## Your task
Your answer must be an exact copy of the records below, with no pictures in it.

## Data section
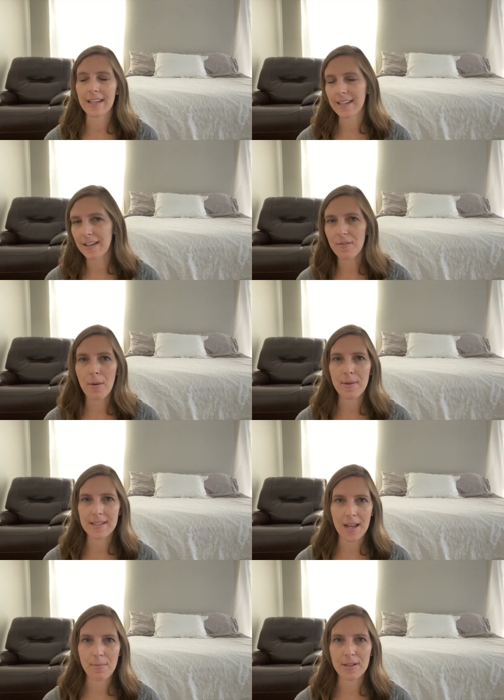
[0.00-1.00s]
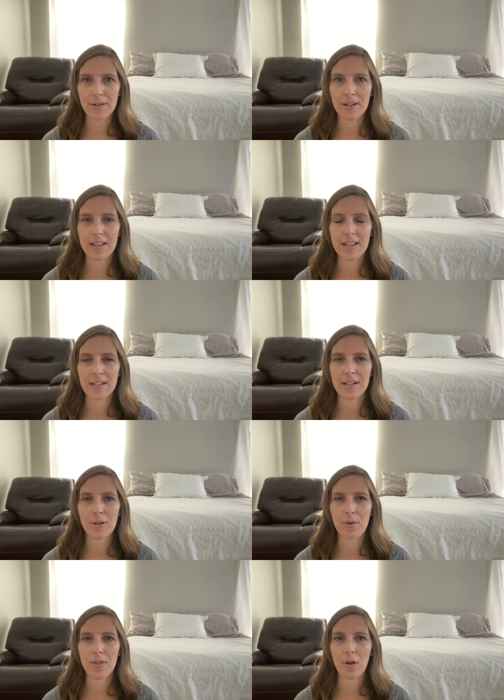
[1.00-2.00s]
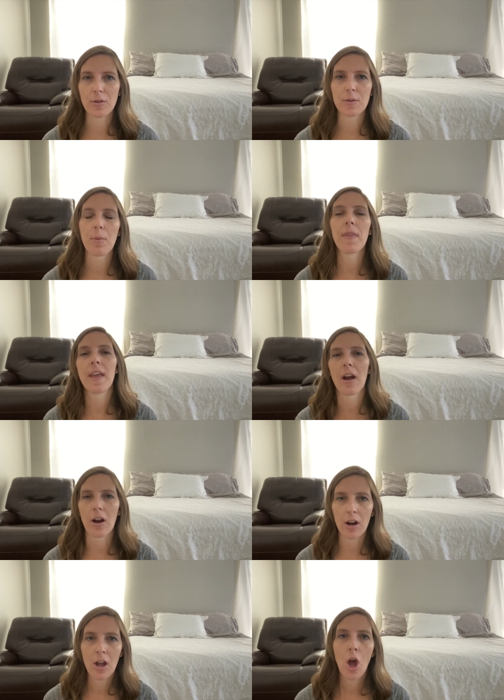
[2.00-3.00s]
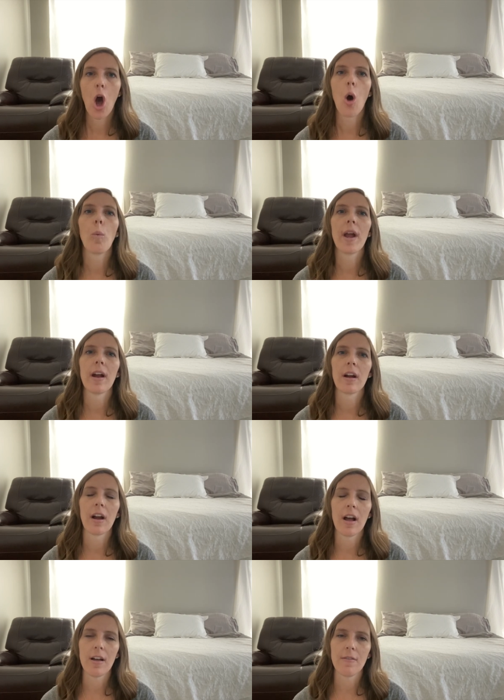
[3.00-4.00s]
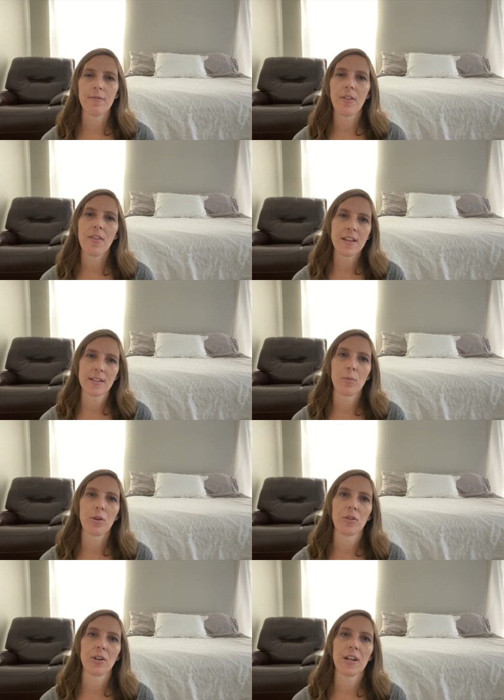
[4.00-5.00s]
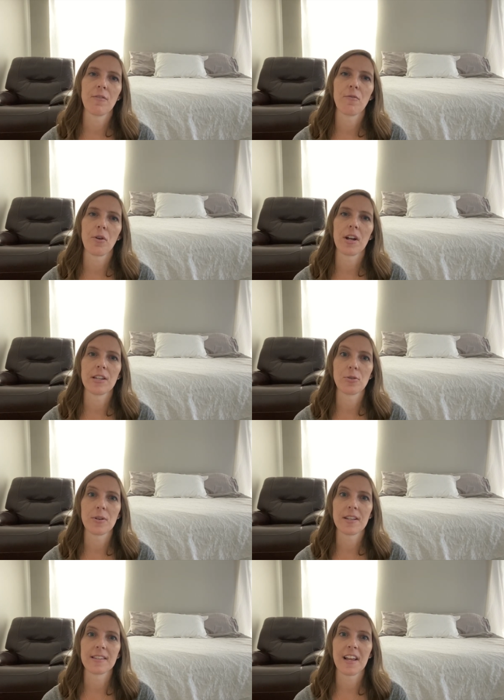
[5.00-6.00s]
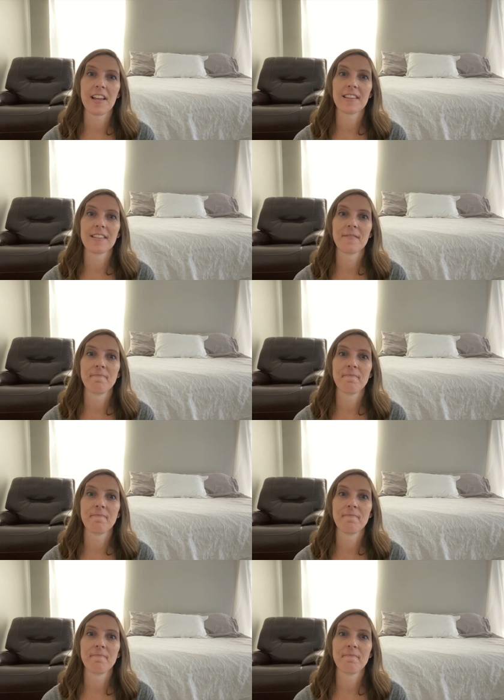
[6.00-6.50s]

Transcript: give them assignments or anything to do with those, but they are aware of the things that we're learning for history and science.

## Finished task
[0.00-1.00s]
[1.00-2.00s]
[2.00-3.00s]
[3.00-4.00s]
[4.00-5.00s]
[5.00-6.00s]
[6.00-6.50s]

Transcript: give them assignments or anything to do with those, but they are aware of the things that we're learning for history and science.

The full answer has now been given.